Illinois sophomore guard Alan Griffin had ups and downs in his first campaign like many collegiate freshmen can have from game to game.
Coming to Illinois from Archbishop Stepinac High School in Ossining, New York, the 6-foot-5 wing was known as a shooter but revealed much more to his game.
In high school, Alan averaged 19.2 points, 9.9 rebounds, 3.9 assists, 2.4 steals and 1.8 blocks per game as a senior while shooting 48 percent from 3-point range. He helped lead Stepinac to a 27-5 overall record and its first league title since 1984, first city title since 1960, and the school’s first-ever state federation championship.
But last season, the Illini were a major adjustment for Alan; he played in 30 games in the season with one start, averaging 2.8 points and 1.6 rebounds.
What most fans may not realize is that Alan is the son of former NBA player Adrian Griffin, who played for the Boston Celtics, Dallas Mavericks, Houston Rockets, Chicago Bulls and the Seattle SuperSonics and attended Seton Hall University.
Adrian sees the game through different eyes than most parents and fans because he has been where his son is; he likes what the Illinois coaching staff is teaching his son and the direction the program is headed.
“The first thing is I like how he holds players accountable, he does it in a good way,” Adrian said. "I can see the growth in Alan from last year to this year. Brad has done that mentally and physically which is very important at this level of basketball. Sometimes it takes a special coach to bring out the best in a player. I tell all the parents I work with: the best thing you can do is be coachable."
Today at this level it is not like it used to be: coaches are not sticking around as long they used to. Part of it is winning and the other part is some look for better jobs. Underwood has made it clear on several occasions that Illinois is a dream job for him.
“I think one thing players and parents have to understand: the players and coaches all have one thing in common,” Adrian said. "The players want to get better and the coaches want them to get better. Sometimes it takes a little pushing and pulling to get it accomplished."
Times became difficult last season for Alan to sit and watch like all players who were the “man” on their high school team. Adrian did not let his son run like many athletes today because when an athlete picks a school, he has to buy into a system and let his play speak for itself.
Recently the Fighting Illini went to Italy for exhibition games. Griffin, along with several others, stepped up their game. Alan averaged 16.75 points on the trip, scoring 31 points in one game against the Gazzada All-Stars. He was 12-for-15 from the field, 5-of-5 from 3 and grabbed eight rebounds in a 112-63 victory.
Adrian did not make the trip but definitely followed the team and his son’s progress closely.
Basketball has taken Adrian several stops, but last June Adrian garnished the ultimate success: he is the lead assistant for the Toronto Raptors, and they are now the NBA champions.

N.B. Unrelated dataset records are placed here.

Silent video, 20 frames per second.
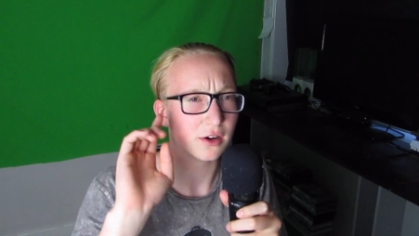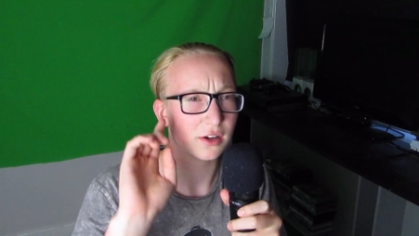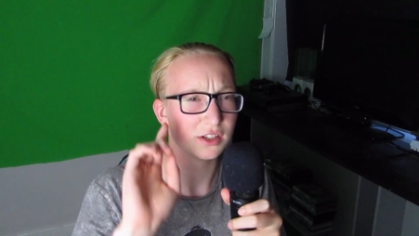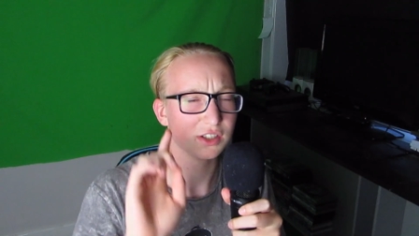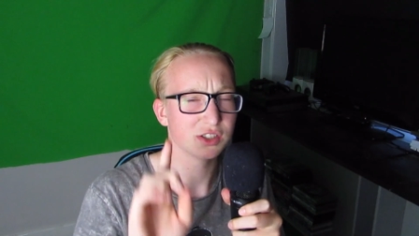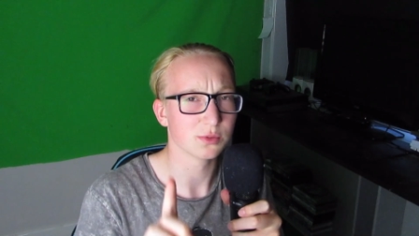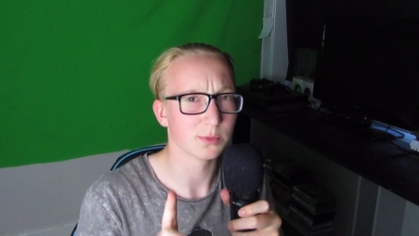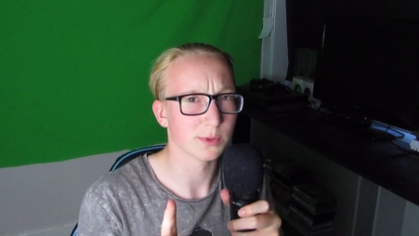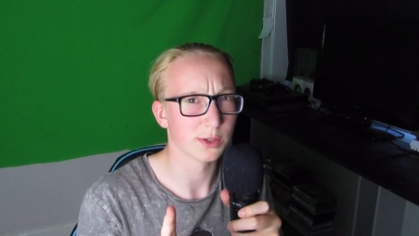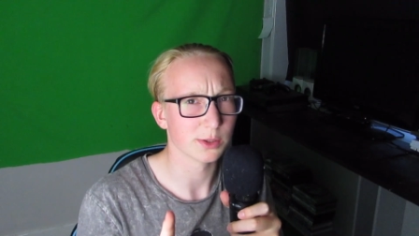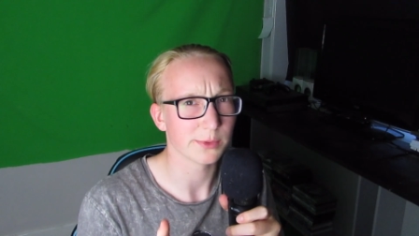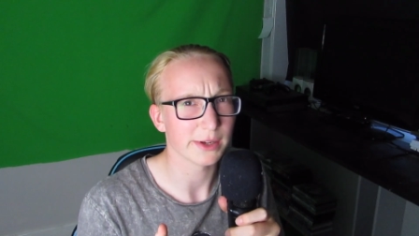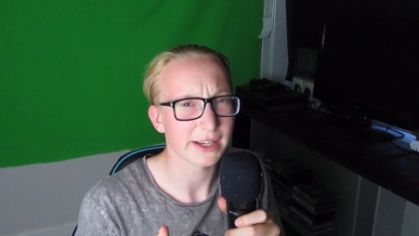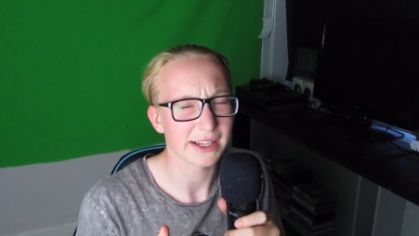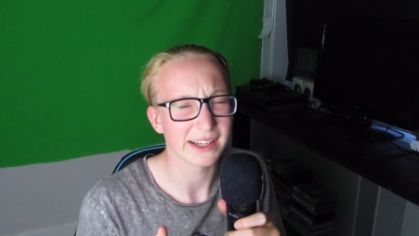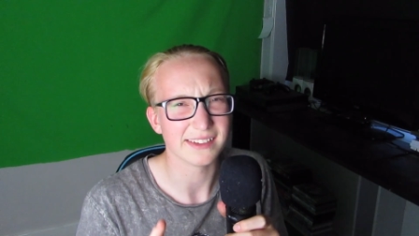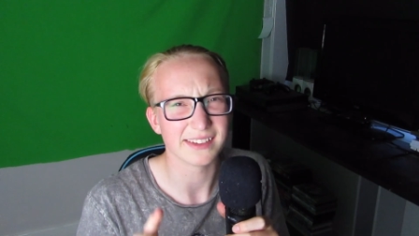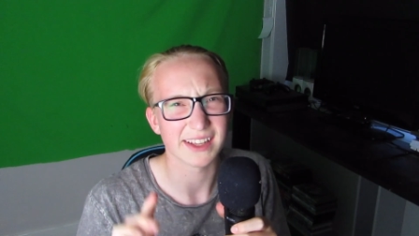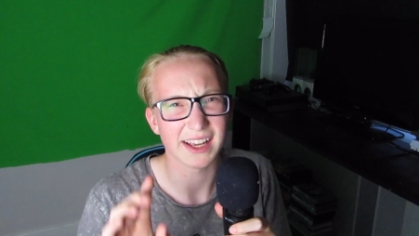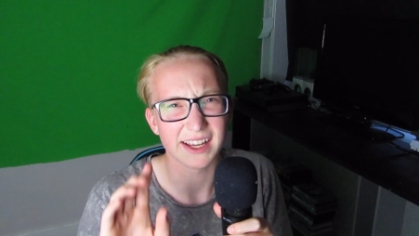I just want to
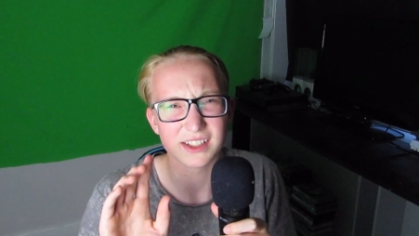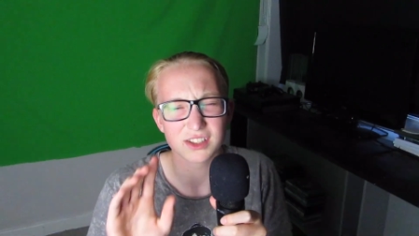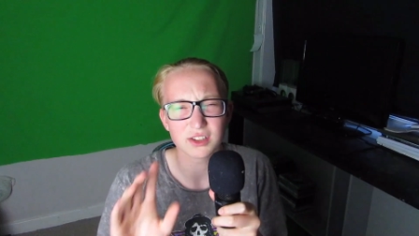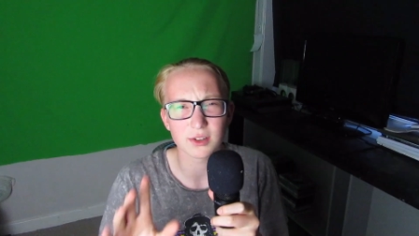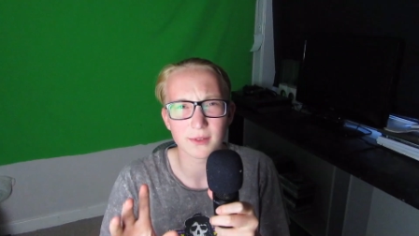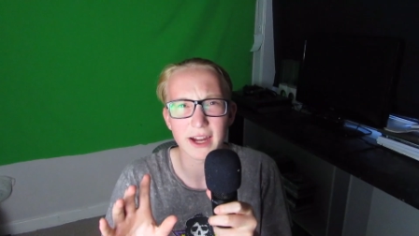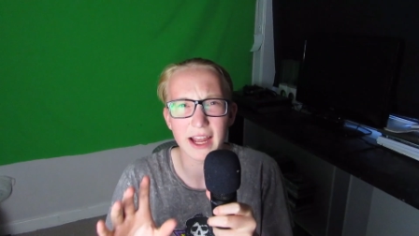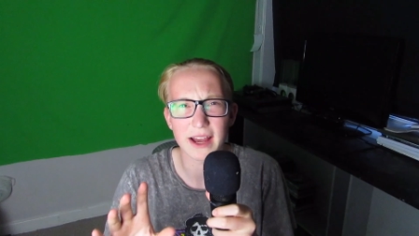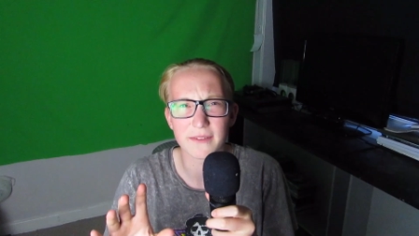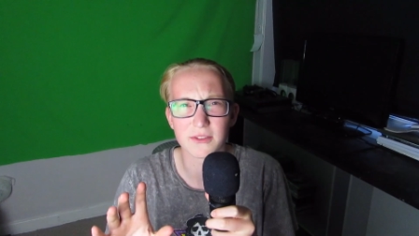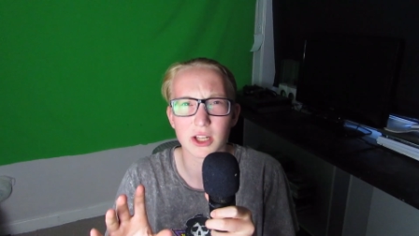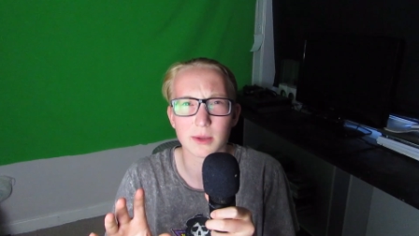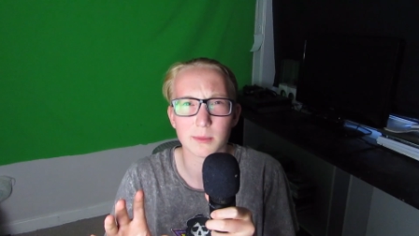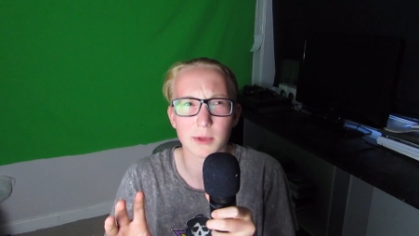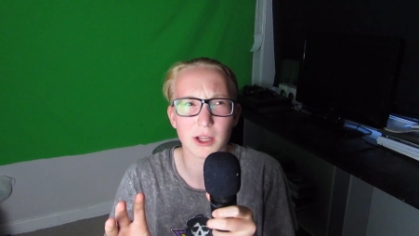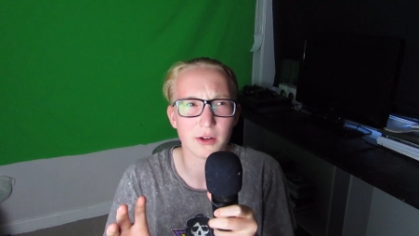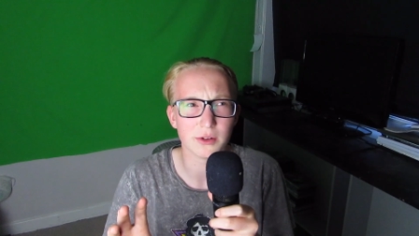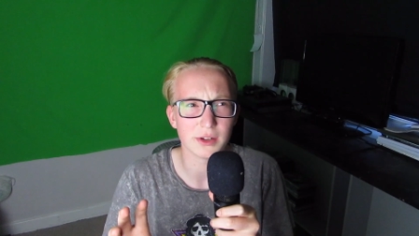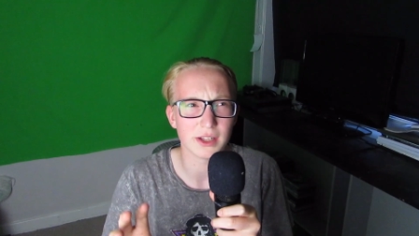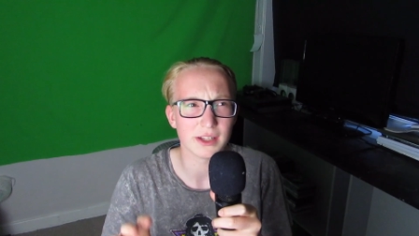quickly say, sorry I haven't
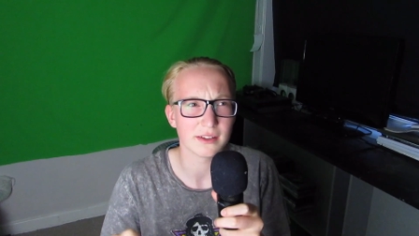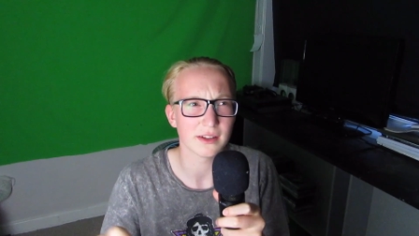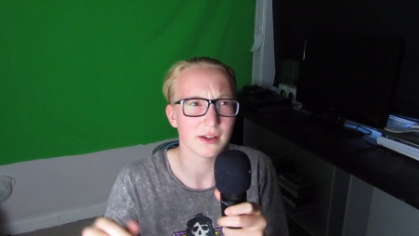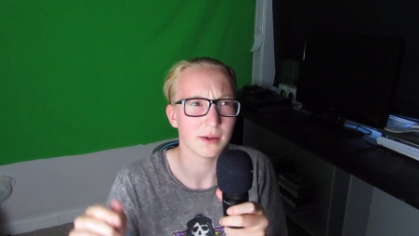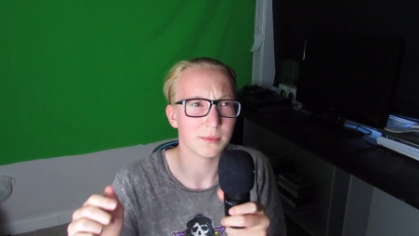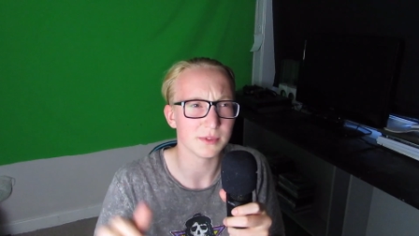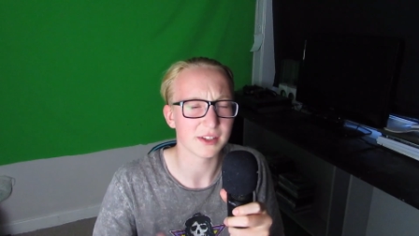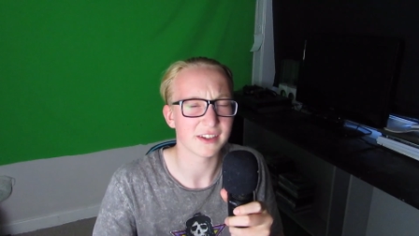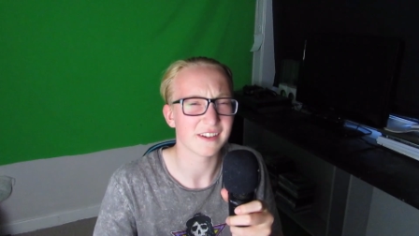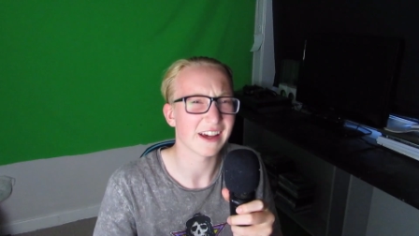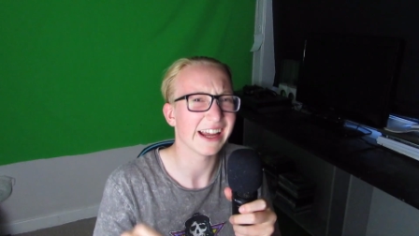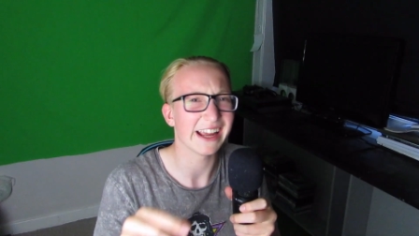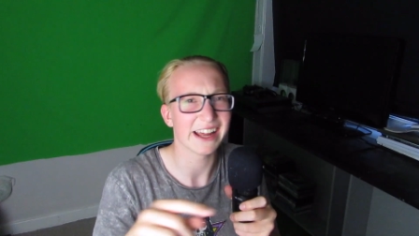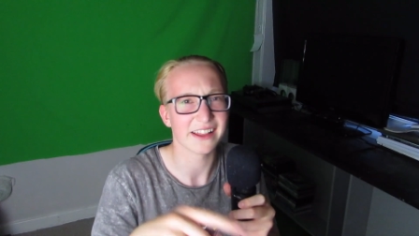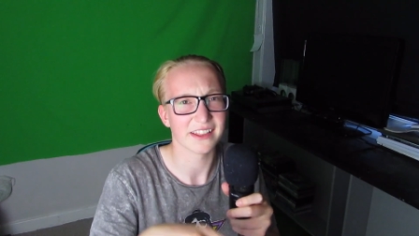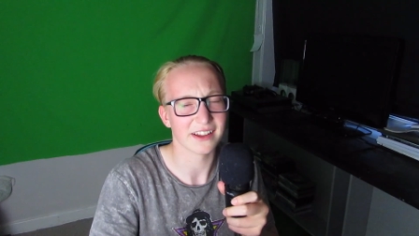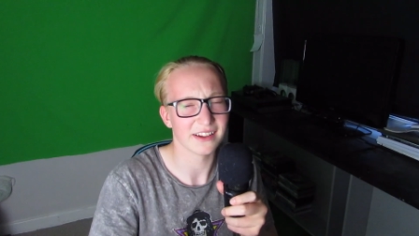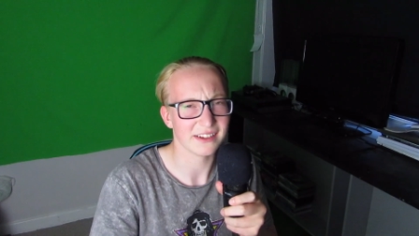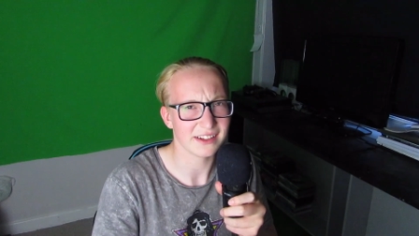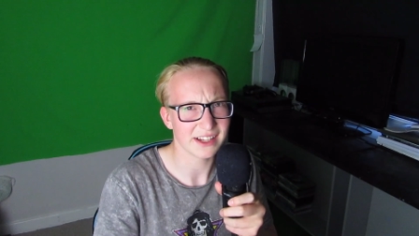uploaded um today
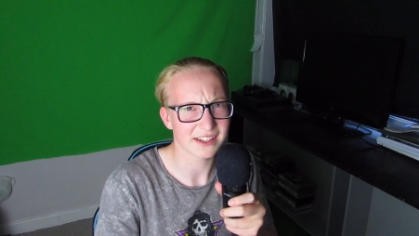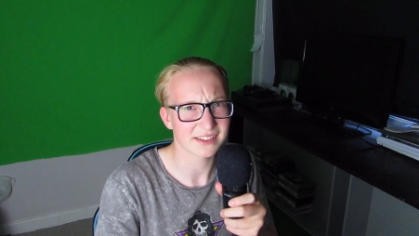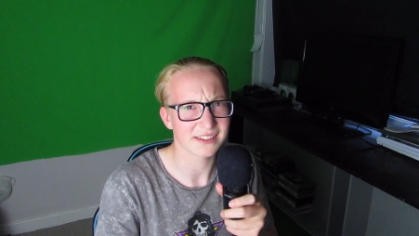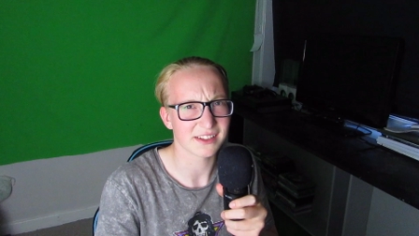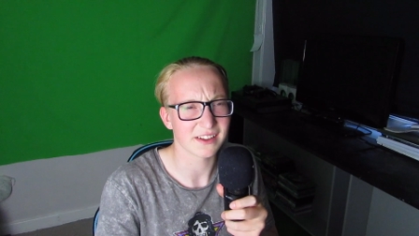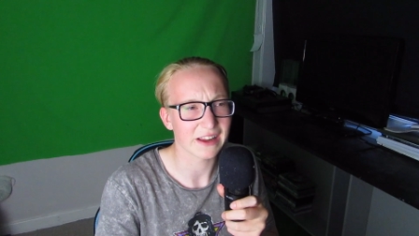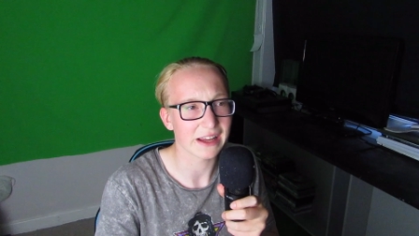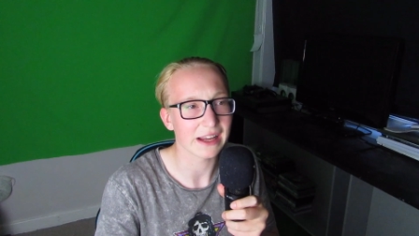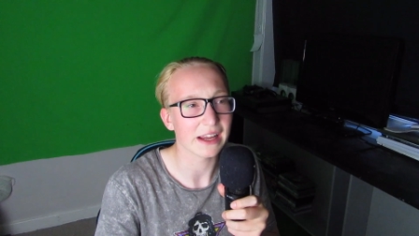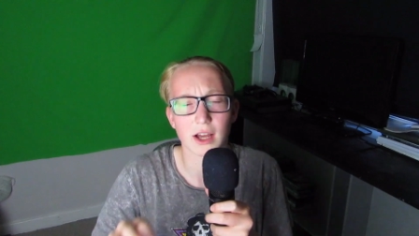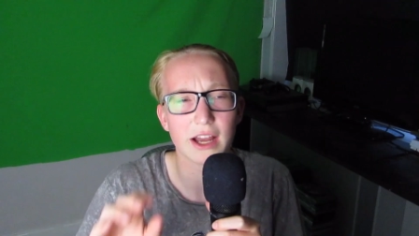and then yesterday.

Taking advice and learning from Adrian is good for Alan, and he does listen, according to Adrian.
“We talk often,” Adrian said. "Playing in the NBA is a goal of his. The best thing he can do or any player can do is become very responsible, diligent about responsibilities, he must continue to get better, do what the coaches at Illinois ask him to do. Because I’ve been around the game for so long, there are certain things I can point out to him, to help him with. He’s a good kid, and I really think he’s in the right spot here at Illinois."
It appears that this summer, the game has slowed down for Alan. Adrian had Alan and his sisters and brothers around the game since they could walk. They spent a lot of time in the gym.
Being 6-foot-5, Alan is a super rebounder, but it comes naturally.
“I think it’s a skill, it’s something I had to have because I had slow feet," Adrian said. "When you have slow feet, you have to anticipate where the next action is coming. Alan is a much better athlete than I was. I tell all my kids just because dad made it doesn’t guarantee you anything and that you will automatically make it at the next level. However, you do have to put in the time and work, just to give yourself a chance."
Illinois is a long way from New York, but if Adrian and his family did not believe in Illinois and the coaches, he would not be there; they push and want the best not only for his son but all the players.